> **EXERCISE GOAL**:
An unchanged copy of all the lines below is expected, and it should contain no pictures.
** Opening PROVIDED DATA block **
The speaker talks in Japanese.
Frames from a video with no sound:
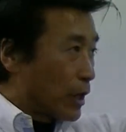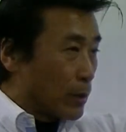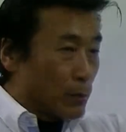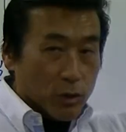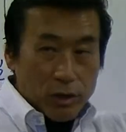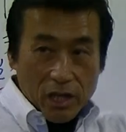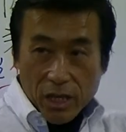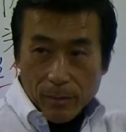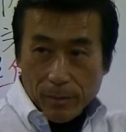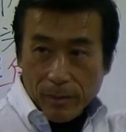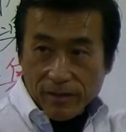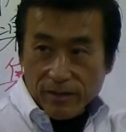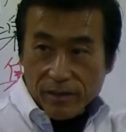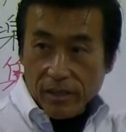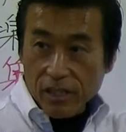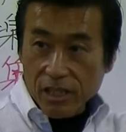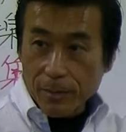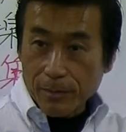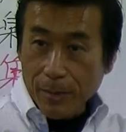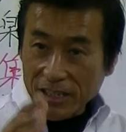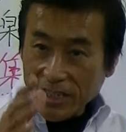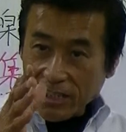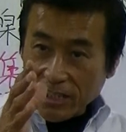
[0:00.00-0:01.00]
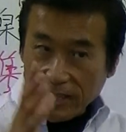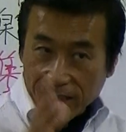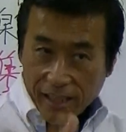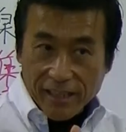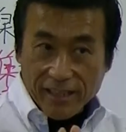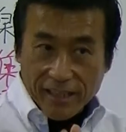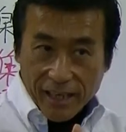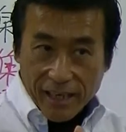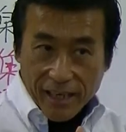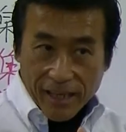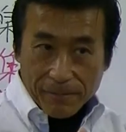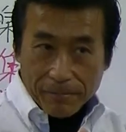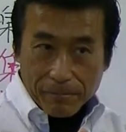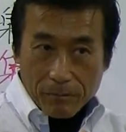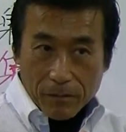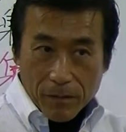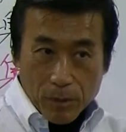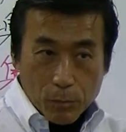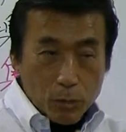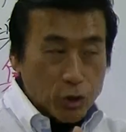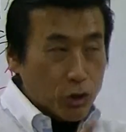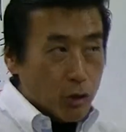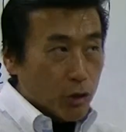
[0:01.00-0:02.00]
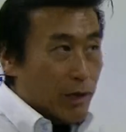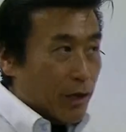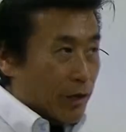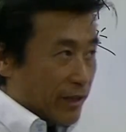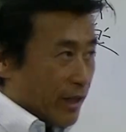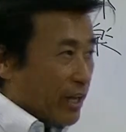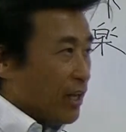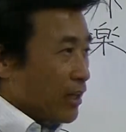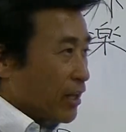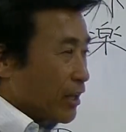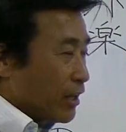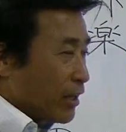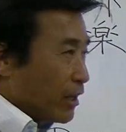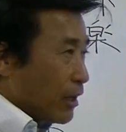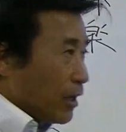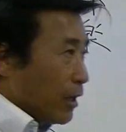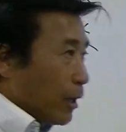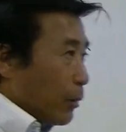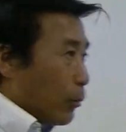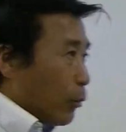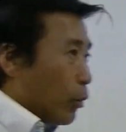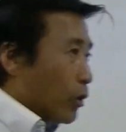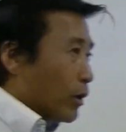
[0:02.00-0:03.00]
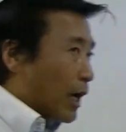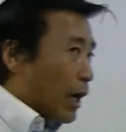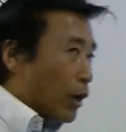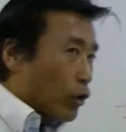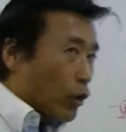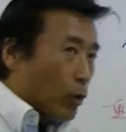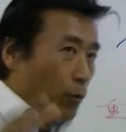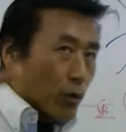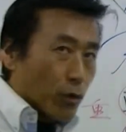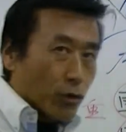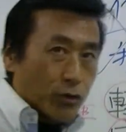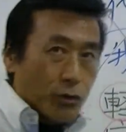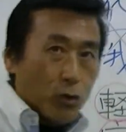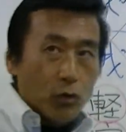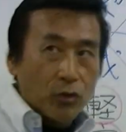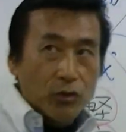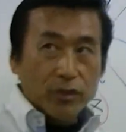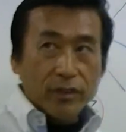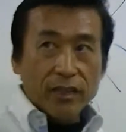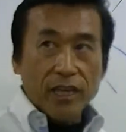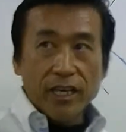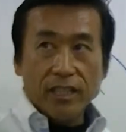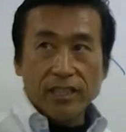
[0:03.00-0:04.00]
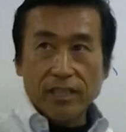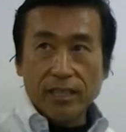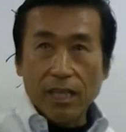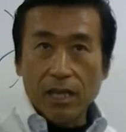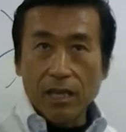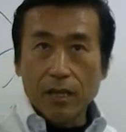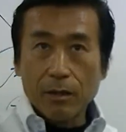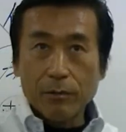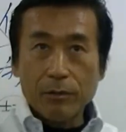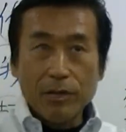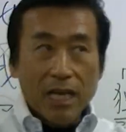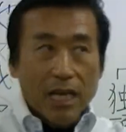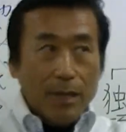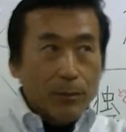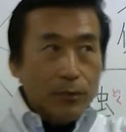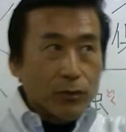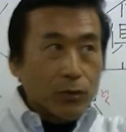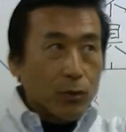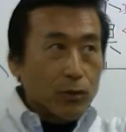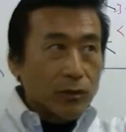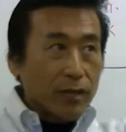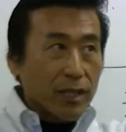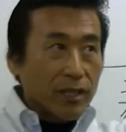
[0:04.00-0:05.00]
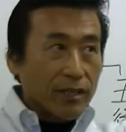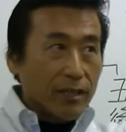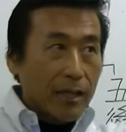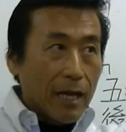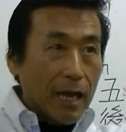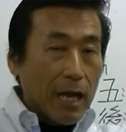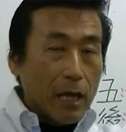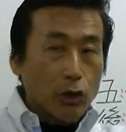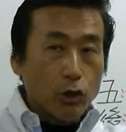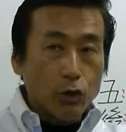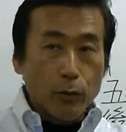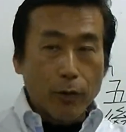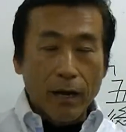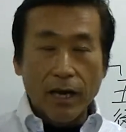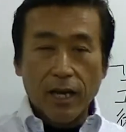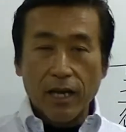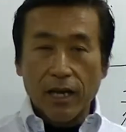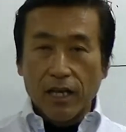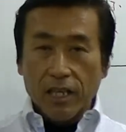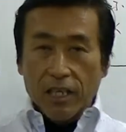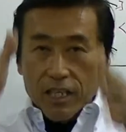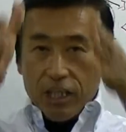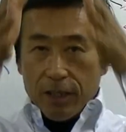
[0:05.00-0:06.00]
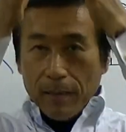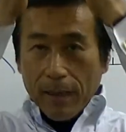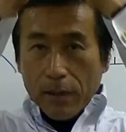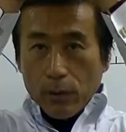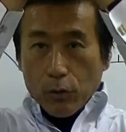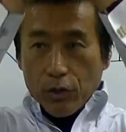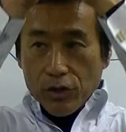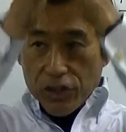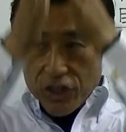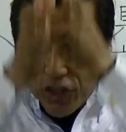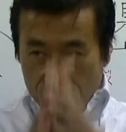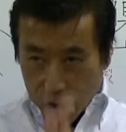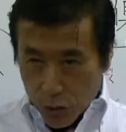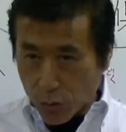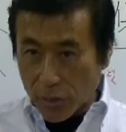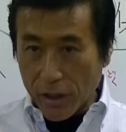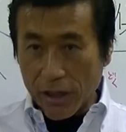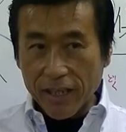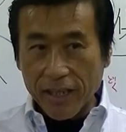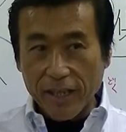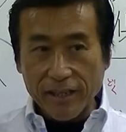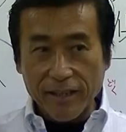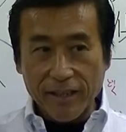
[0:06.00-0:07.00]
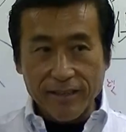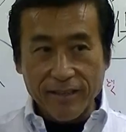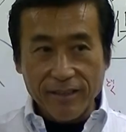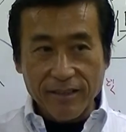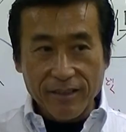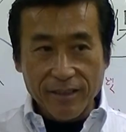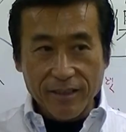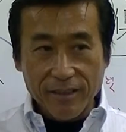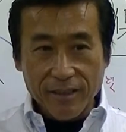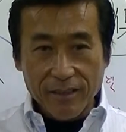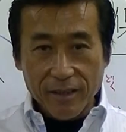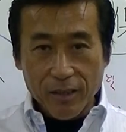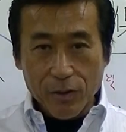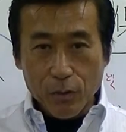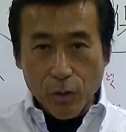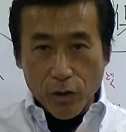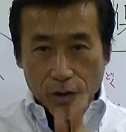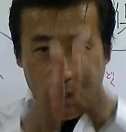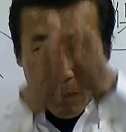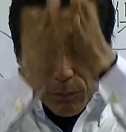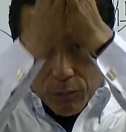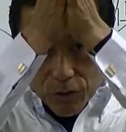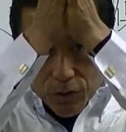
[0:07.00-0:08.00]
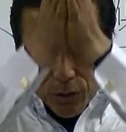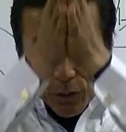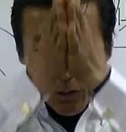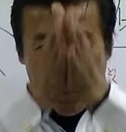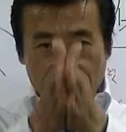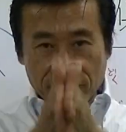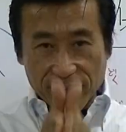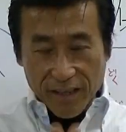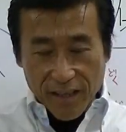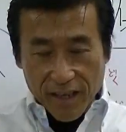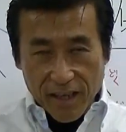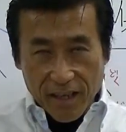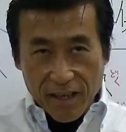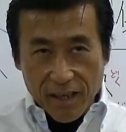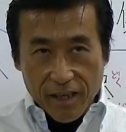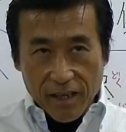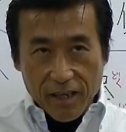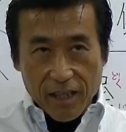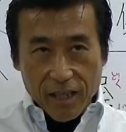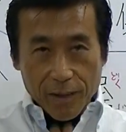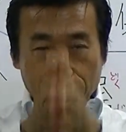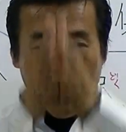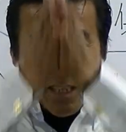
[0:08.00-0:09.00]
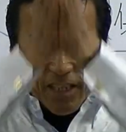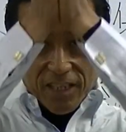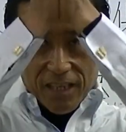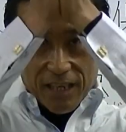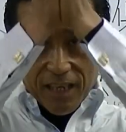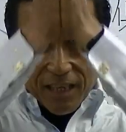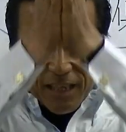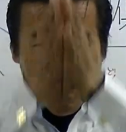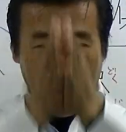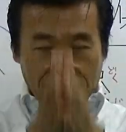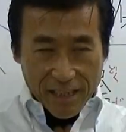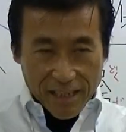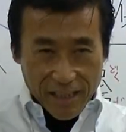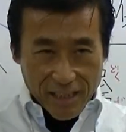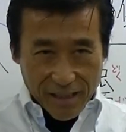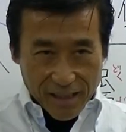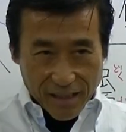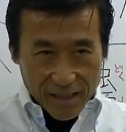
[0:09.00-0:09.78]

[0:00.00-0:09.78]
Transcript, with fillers: 安も消えます今しかないから仏教ではねもう過去も存在しない未来も存在しないあるのは今の一瞬だけなんですこれが仏教ですね今しかない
** Closing PROVIDED DATA block **
> **RESPONSE TO THIS EXERCISE**:
The speaker talks in Japanese.
Frames from a video with no sound:
[0:00.00-0:01.00]
[0:01.00-0:02.00]
[0:02.00-0:03.00]
[0:03.00-0:04.00]
[0:04.00-0:05.00]
[0:05.00-0:06.00]
[0:06.00-0:07.00]
[0:07.00-0:08.00]
[0:08.00-0:09.00]
[0:09.00-0:09.78]

[0:00.00-0:09.78]
Transcript, with fillers: 安も消えます今しかないから仏教ではねもう過去も存在しない未来も存在しないあるのは今の一瞬だけなんですこれが仏教ですね今しかない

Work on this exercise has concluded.